=== INPUT ===
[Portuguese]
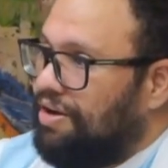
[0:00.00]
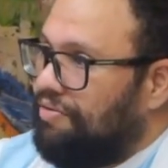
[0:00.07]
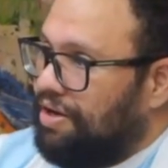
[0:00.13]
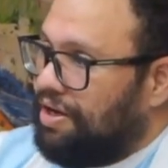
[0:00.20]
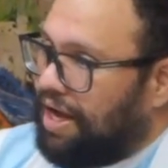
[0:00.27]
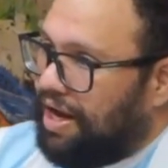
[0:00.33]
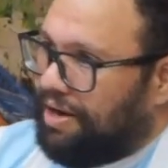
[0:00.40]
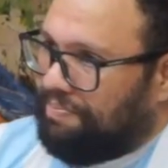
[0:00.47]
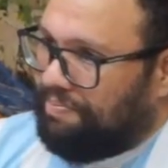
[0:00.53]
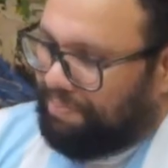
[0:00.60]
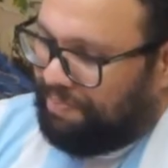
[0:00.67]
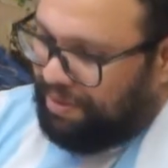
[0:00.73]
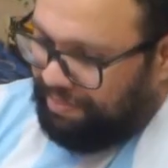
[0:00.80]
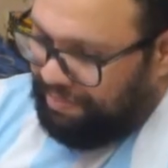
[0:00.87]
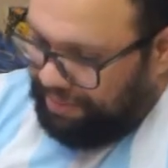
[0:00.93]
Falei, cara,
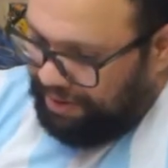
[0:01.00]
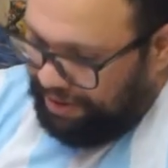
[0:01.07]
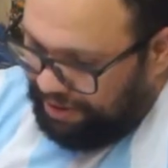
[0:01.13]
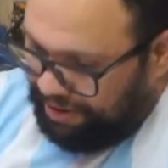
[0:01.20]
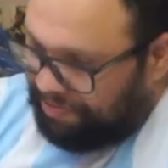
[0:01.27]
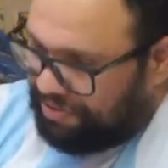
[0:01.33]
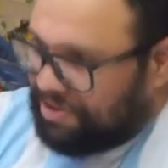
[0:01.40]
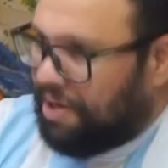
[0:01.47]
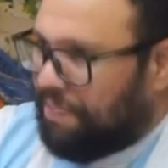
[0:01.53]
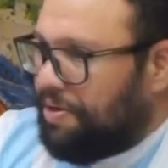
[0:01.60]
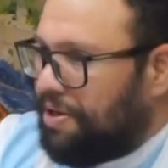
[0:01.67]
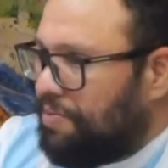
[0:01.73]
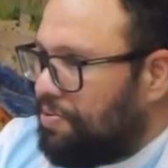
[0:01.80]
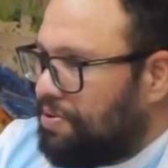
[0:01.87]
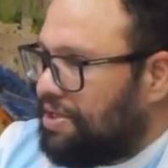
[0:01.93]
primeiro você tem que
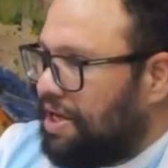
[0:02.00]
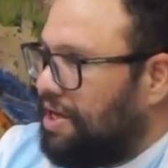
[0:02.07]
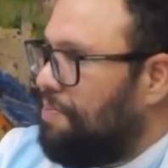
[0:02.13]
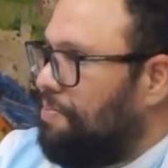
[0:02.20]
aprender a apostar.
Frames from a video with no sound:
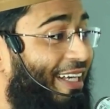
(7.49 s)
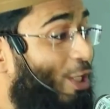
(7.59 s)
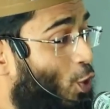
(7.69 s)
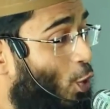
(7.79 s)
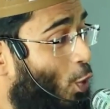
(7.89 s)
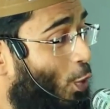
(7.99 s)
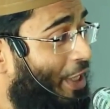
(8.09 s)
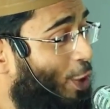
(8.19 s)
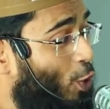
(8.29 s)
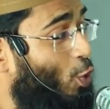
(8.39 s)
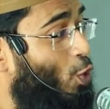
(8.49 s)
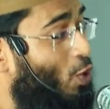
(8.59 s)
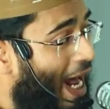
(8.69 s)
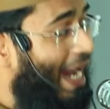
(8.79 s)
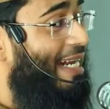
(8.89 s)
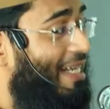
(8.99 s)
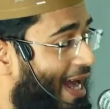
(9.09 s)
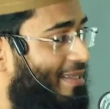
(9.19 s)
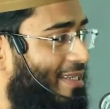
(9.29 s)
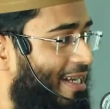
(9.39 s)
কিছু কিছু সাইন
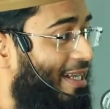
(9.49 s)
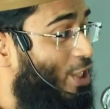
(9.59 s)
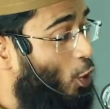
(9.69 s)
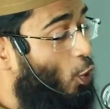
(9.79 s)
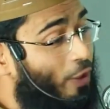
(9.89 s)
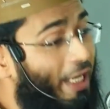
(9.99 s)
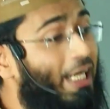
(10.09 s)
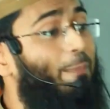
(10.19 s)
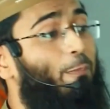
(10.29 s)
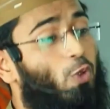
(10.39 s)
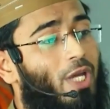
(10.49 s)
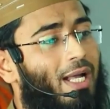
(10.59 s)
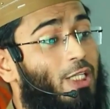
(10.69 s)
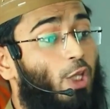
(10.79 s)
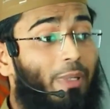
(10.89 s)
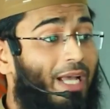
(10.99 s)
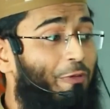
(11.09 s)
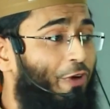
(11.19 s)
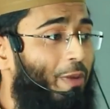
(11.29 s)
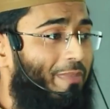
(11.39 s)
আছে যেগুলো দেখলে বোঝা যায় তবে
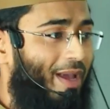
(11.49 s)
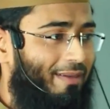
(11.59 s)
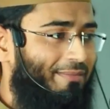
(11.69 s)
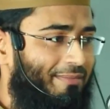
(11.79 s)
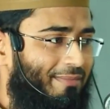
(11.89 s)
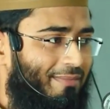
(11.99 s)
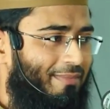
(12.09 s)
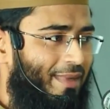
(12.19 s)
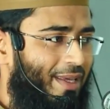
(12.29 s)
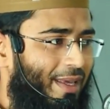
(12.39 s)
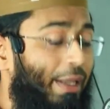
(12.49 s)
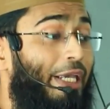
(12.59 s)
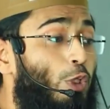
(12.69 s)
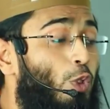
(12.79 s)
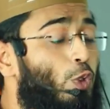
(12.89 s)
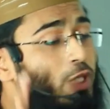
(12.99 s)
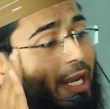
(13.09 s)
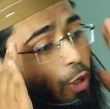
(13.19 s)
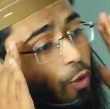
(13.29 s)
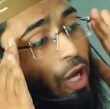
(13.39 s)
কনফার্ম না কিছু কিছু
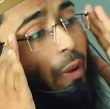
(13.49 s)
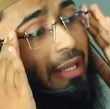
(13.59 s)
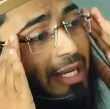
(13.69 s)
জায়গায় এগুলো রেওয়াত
===
__REQUIRED WORK__. Starting at the top of the listing above, reproduce each line up to and including the one with "Frames from a"; omit the pictures.

__FINAL ANSWER__.
[Portuguese]
[0:00.00]
[0:00.07]
[0:00.13]
[0:00.20]
[0:00.27]
[0:00.33]
[0:00.40]
[0:00.47]
[0:00.53]
[0:00.60]
[0:00.67]
[0:00.73]
[0:00.80]
[0:00.87]
[0:00.93]
Falei, cara,
[0:01.00]
[0:01.07]
[0:01.13]
[0:01.20]
[0:01.27]
[0:01.33]
[0:01.40]
[0:01.47]
[0:01.53]
[0:01.60]
[0:01.67]
[0:01.73]
[0:01.80]
[0:01.87]
[0:01.93]
primeiro você tem que
[0:02.00]
[0:02.07]
[0:02.13]
[0:02.20]
aprender a apostar.
Frames from a video with no sound:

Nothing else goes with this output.